In my first Farminary class, our professors asked us a beautiful question, one that I’ve since used in my own teaching: What soils do you come from?
The professors chose not to put any other parameters on it, other than to tell us that it was an exercise that might help us begin to understand our own stories. It’s a question that compels us to consider how we have been shaped and cultivated in emotional, spiritual, and physical ecosystems. You could answer it literally or you could respond metaphorically. Sometimes those soils are ultimately unhealthy for us and we have to be transplanted elsewhere; I will always be grateful for the rich Baptist ground in which I was reared, even if I no longer can call it home. Sometimes those soils tell us a story of our ancestors; I’ve never been to my home village in China, but I know its name, Chek Lai, which translates literally to “brown dirt,” and wherever I go, I will always be marked by that heritage. Sometimes those soils testify to recent moves and new belonging; though I cannot yet call myself a Michigander, I know that we’ve found delight in the sands of Sleeping Bear Dunes and in the rich brown stuff in the backyard of our little Grand Rapids home.

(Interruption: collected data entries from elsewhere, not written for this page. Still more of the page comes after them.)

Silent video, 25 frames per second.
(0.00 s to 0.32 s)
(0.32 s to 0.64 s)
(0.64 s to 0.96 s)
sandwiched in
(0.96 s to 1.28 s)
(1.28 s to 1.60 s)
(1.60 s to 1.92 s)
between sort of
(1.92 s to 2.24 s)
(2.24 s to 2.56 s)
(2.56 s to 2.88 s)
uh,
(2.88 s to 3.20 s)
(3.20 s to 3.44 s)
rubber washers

What are the places that have informed who you are and who you are becoming? What soils do you come from? I’d love to know!

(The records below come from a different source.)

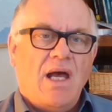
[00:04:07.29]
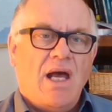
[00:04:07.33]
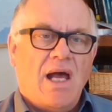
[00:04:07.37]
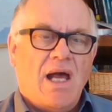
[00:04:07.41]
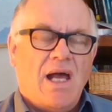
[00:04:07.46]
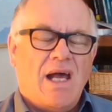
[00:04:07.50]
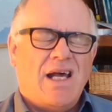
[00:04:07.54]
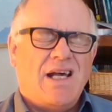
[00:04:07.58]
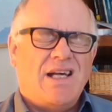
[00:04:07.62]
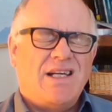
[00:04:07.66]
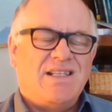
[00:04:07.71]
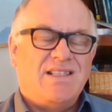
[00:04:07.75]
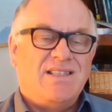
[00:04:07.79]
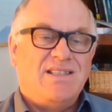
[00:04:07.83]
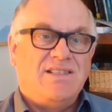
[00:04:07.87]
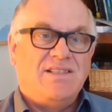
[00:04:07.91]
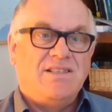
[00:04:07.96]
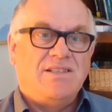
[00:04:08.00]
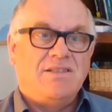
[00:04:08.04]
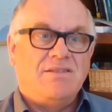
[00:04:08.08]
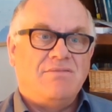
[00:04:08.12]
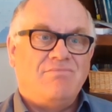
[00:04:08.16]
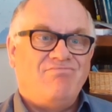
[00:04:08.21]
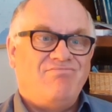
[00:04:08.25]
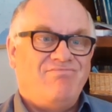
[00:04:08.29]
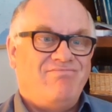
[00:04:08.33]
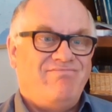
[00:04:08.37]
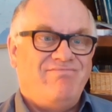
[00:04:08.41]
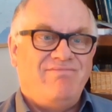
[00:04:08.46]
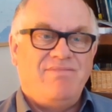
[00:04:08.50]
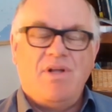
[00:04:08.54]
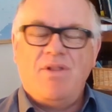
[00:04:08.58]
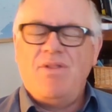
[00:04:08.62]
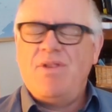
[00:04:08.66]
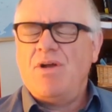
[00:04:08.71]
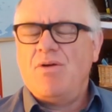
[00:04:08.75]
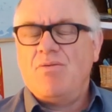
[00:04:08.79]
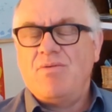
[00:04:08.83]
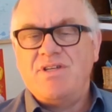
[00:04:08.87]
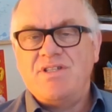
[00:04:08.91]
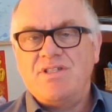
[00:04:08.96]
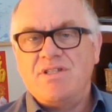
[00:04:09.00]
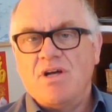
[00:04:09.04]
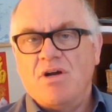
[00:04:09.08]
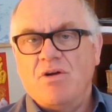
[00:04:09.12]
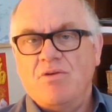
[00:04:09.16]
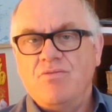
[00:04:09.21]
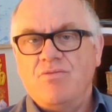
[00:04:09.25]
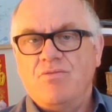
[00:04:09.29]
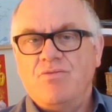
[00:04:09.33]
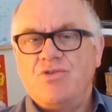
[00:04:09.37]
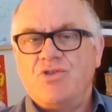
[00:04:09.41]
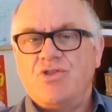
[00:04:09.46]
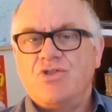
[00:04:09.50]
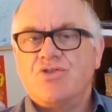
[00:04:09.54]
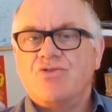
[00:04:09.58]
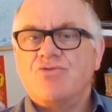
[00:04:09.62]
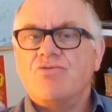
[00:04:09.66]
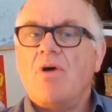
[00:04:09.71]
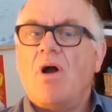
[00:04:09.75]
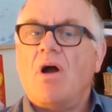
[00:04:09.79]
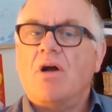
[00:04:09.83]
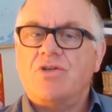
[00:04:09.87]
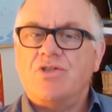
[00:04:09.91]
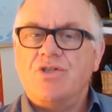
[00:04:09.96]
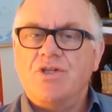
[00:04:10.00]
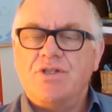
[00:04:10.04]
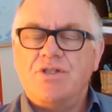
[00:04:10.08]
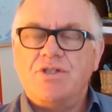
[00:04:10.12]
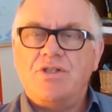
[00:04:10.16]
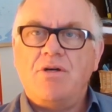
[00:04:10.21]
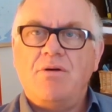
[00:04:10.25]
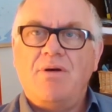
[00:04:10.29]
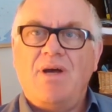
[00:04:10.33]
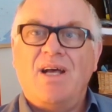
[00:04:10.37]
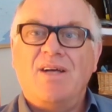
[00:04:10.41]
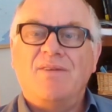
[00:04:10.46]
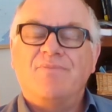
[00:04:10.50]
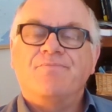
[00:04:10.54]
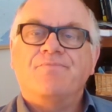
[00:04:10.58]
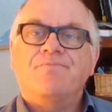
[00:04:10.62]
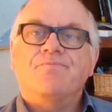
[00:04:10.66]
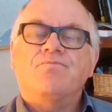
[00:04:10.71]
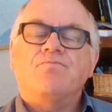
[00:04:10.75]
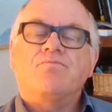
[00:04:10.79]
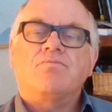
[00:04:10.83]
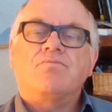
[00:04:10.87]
and there is no structure to it.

That’s all I’ve got this week. Thanks, as always, for coming along with me on this ride. I’m so glad we can stumble through all this together, and I’ll try to write again soon.
Yours,
Jeff
I am from libraries
From blueberries and sugar
I am from the fifteen homes in the same number of years
Changing views and warm-breath furnaces
I am from spruce tree needles
Scattered on a soft forest floor where I play
I am from silence and new schools
Often the smallest and always the newest
I’m from innuendo and assumption
And “take care of your brother” or “that’s private”

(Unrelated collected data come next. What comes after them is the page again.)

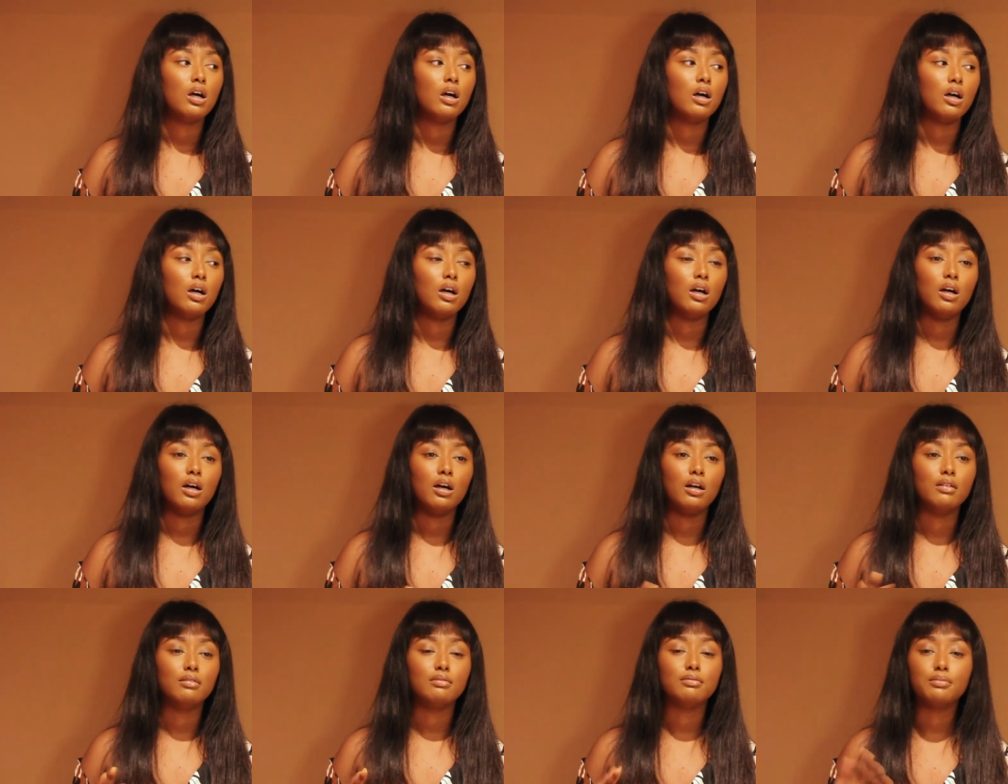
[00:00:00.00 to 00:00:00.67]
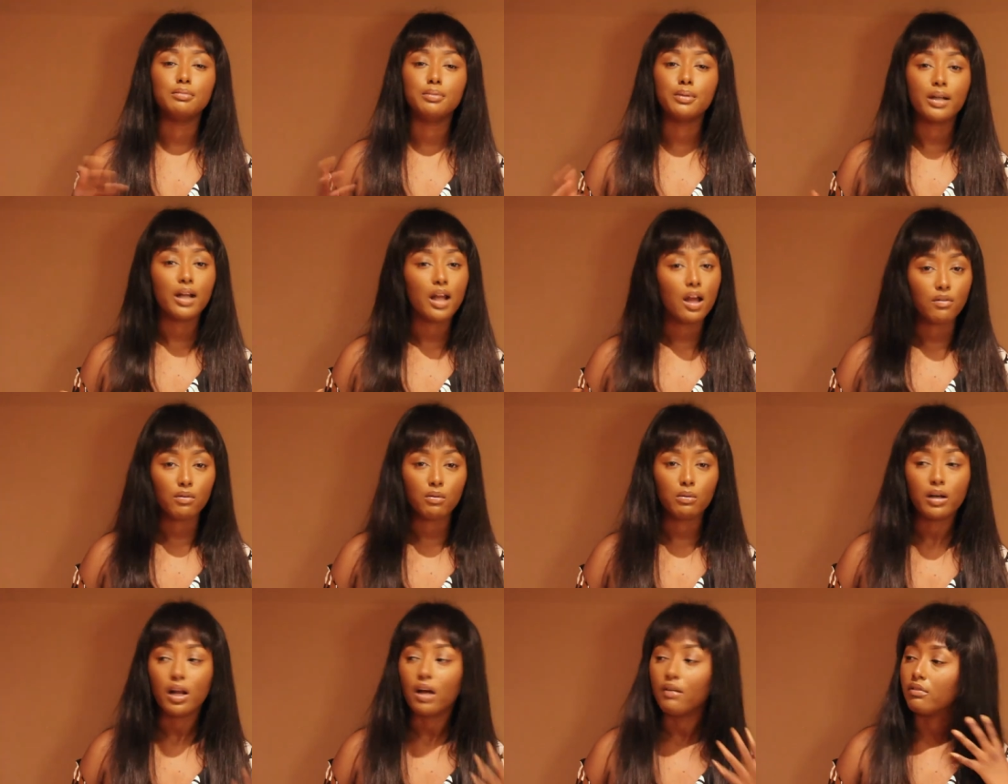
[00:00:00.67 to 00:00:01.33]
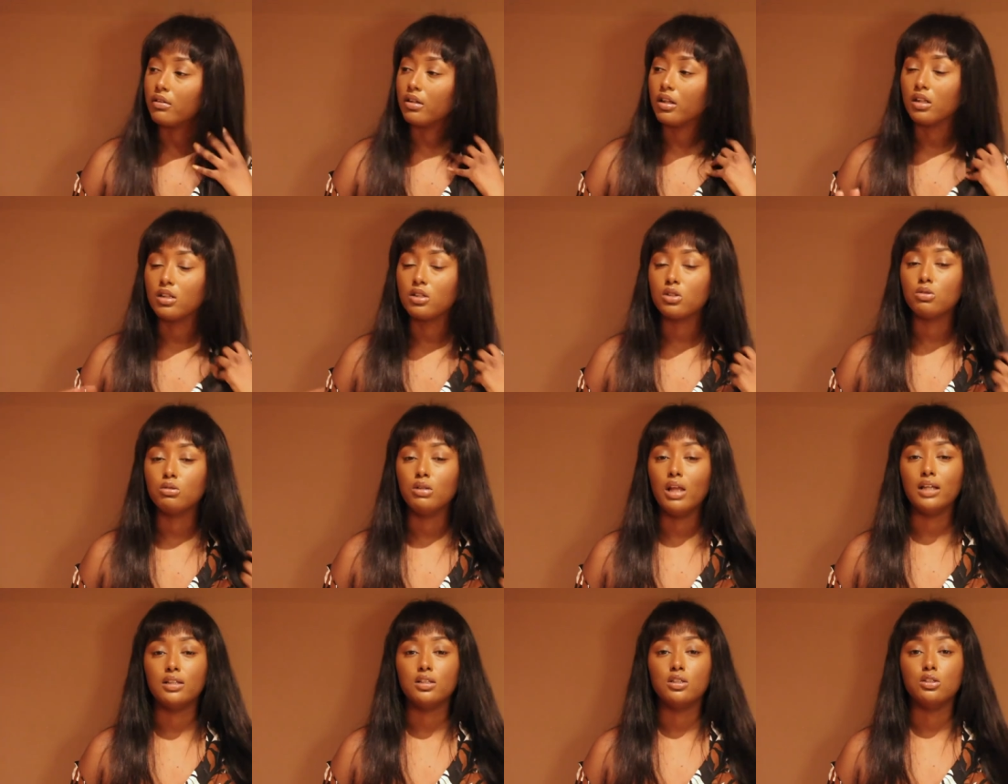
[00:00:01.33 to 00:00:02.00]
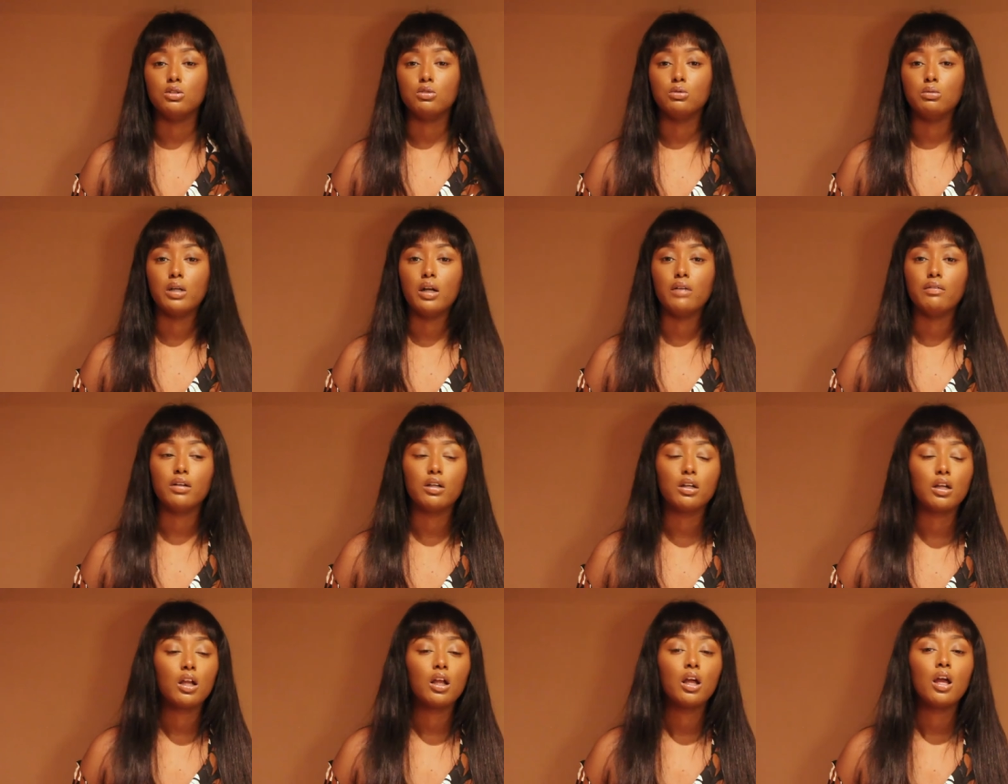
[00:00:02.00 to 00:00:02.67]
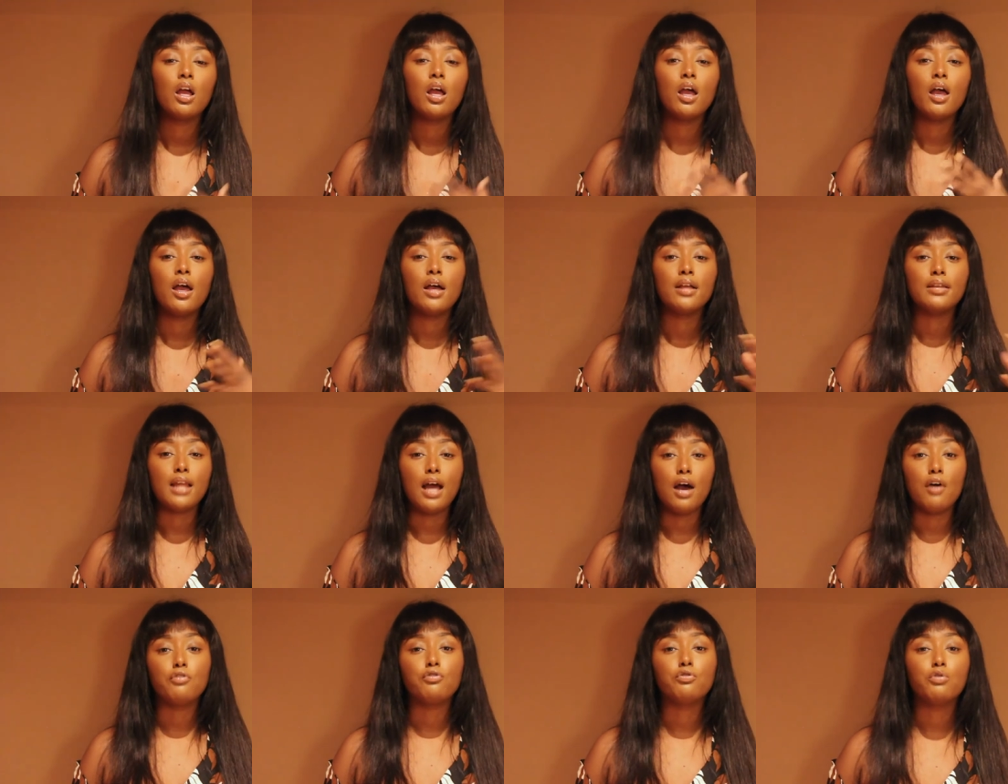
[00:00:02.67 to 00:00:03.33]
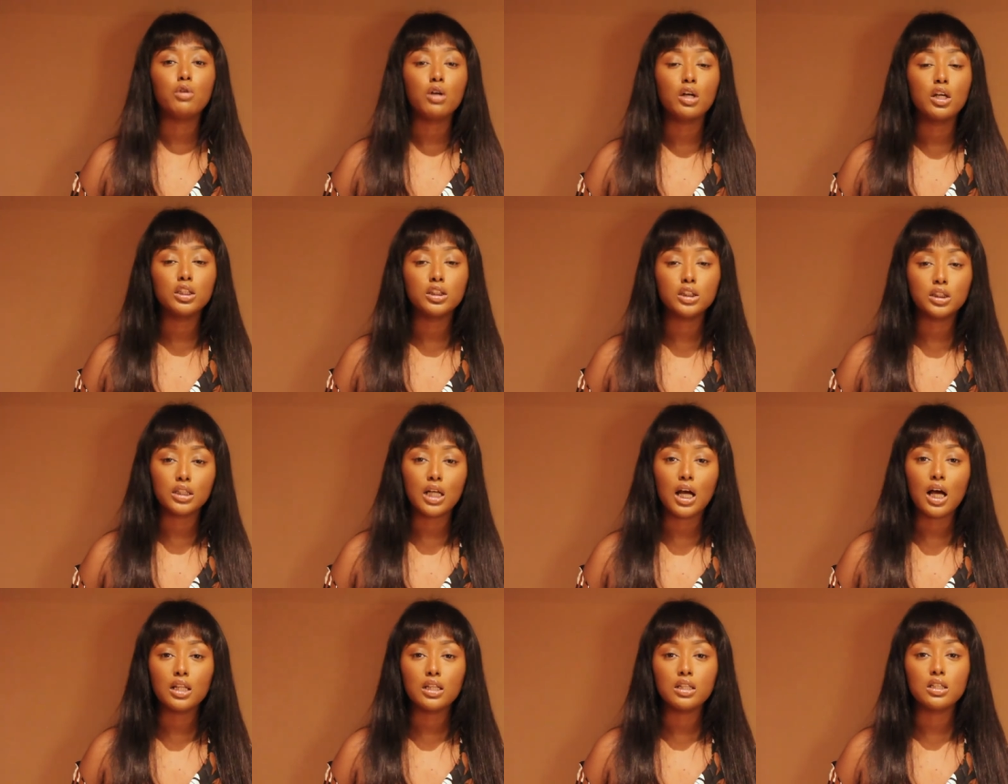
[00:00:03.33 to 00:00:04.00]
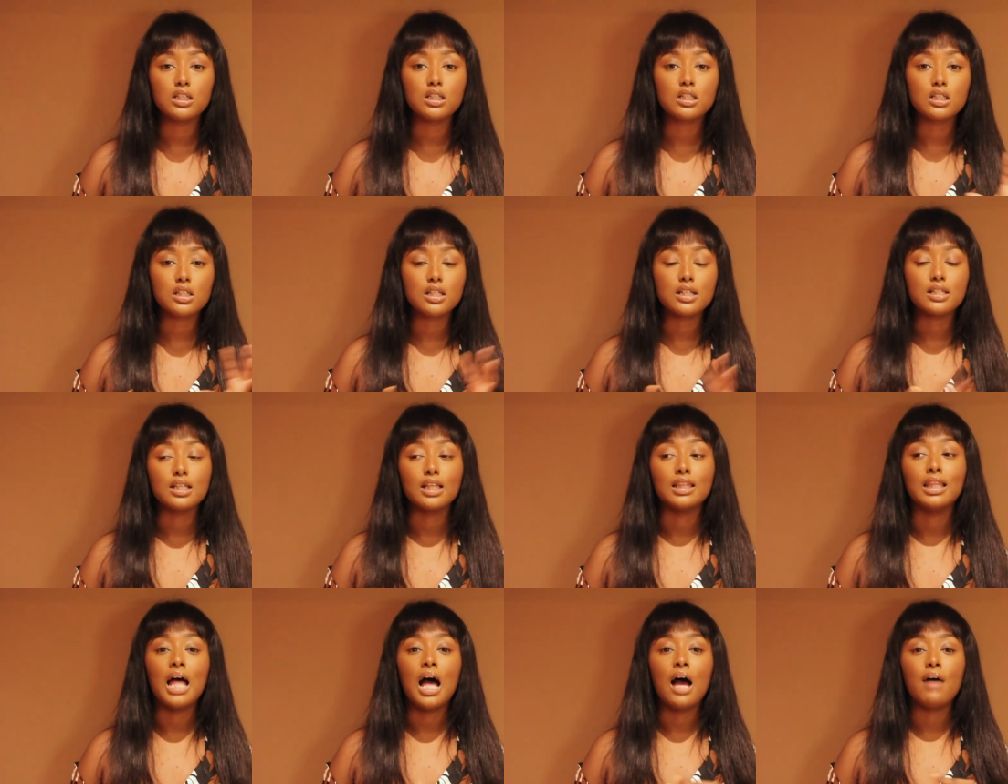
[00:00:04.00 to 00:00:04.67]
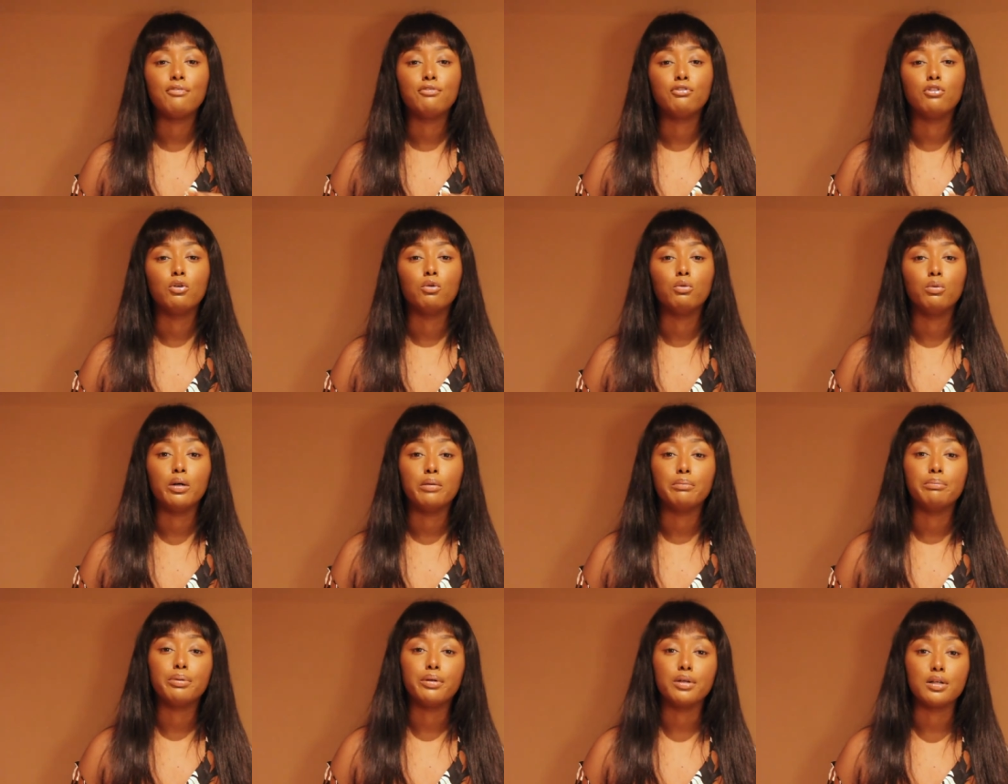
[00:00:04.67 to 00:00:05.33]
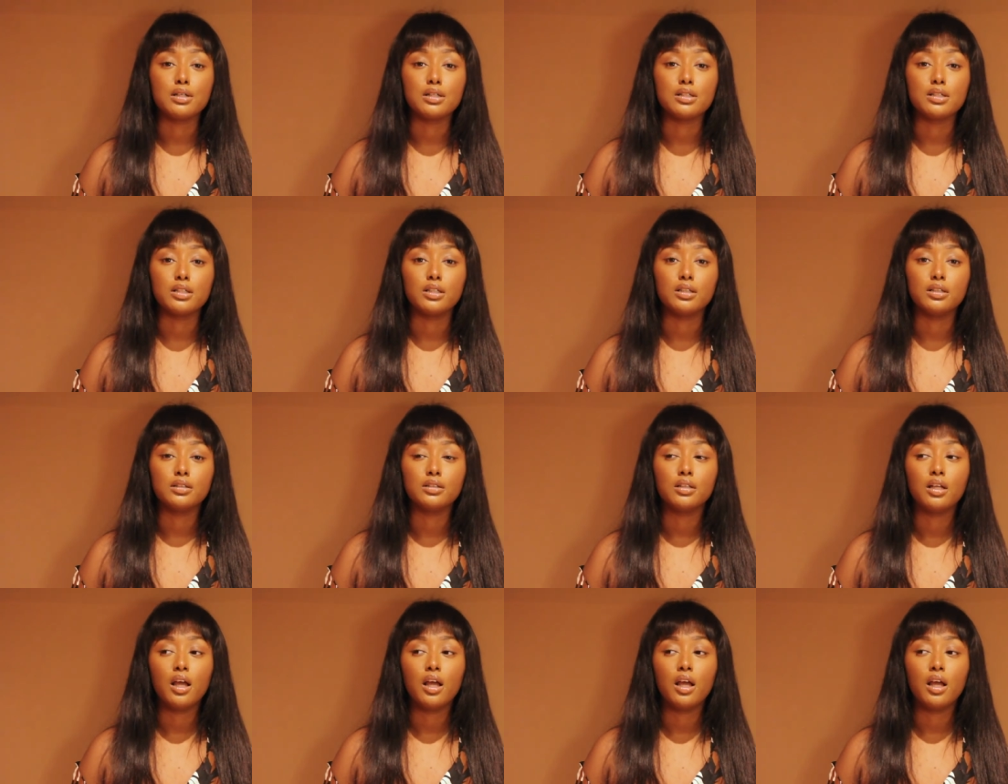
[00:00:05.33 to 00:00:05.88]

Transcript: uh, whatever, whatever, those two like to do, whatever. Now, $400 is a lot for one person.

From my friend’s mother Margaret who shared warm hugs
And from Peg who listened and taught me to bake bread and sew
I’m from lapsed Catholics, suspicious of faith
From Narnia and church services alone at thirteen
I’m from Montreal and hopeful Winnipeg immigrants
Pyrogies and halvah treats
From a family that didn’t tell it’s stories to the children
Did they think we didn’t want to know?
History lost in a generation
Mementos donated to thrift stores
My family story feels like it starts with me
My home soil doesn't grow much. Tumbleweeds and mesquite and long, tough grass. It's a land of resilience and hard, dry, lifeless dirt. The kind that blows around and gets in your ears and eyes and lungs. The soil turned deadly in the Dust Bowl, my family among them, and it was a place of emptiness for me too. Grateful for what it taught me, but I've also dug up those roots to carry them with me across the country, never stopping for too long because I haven't found a safe place to plant them.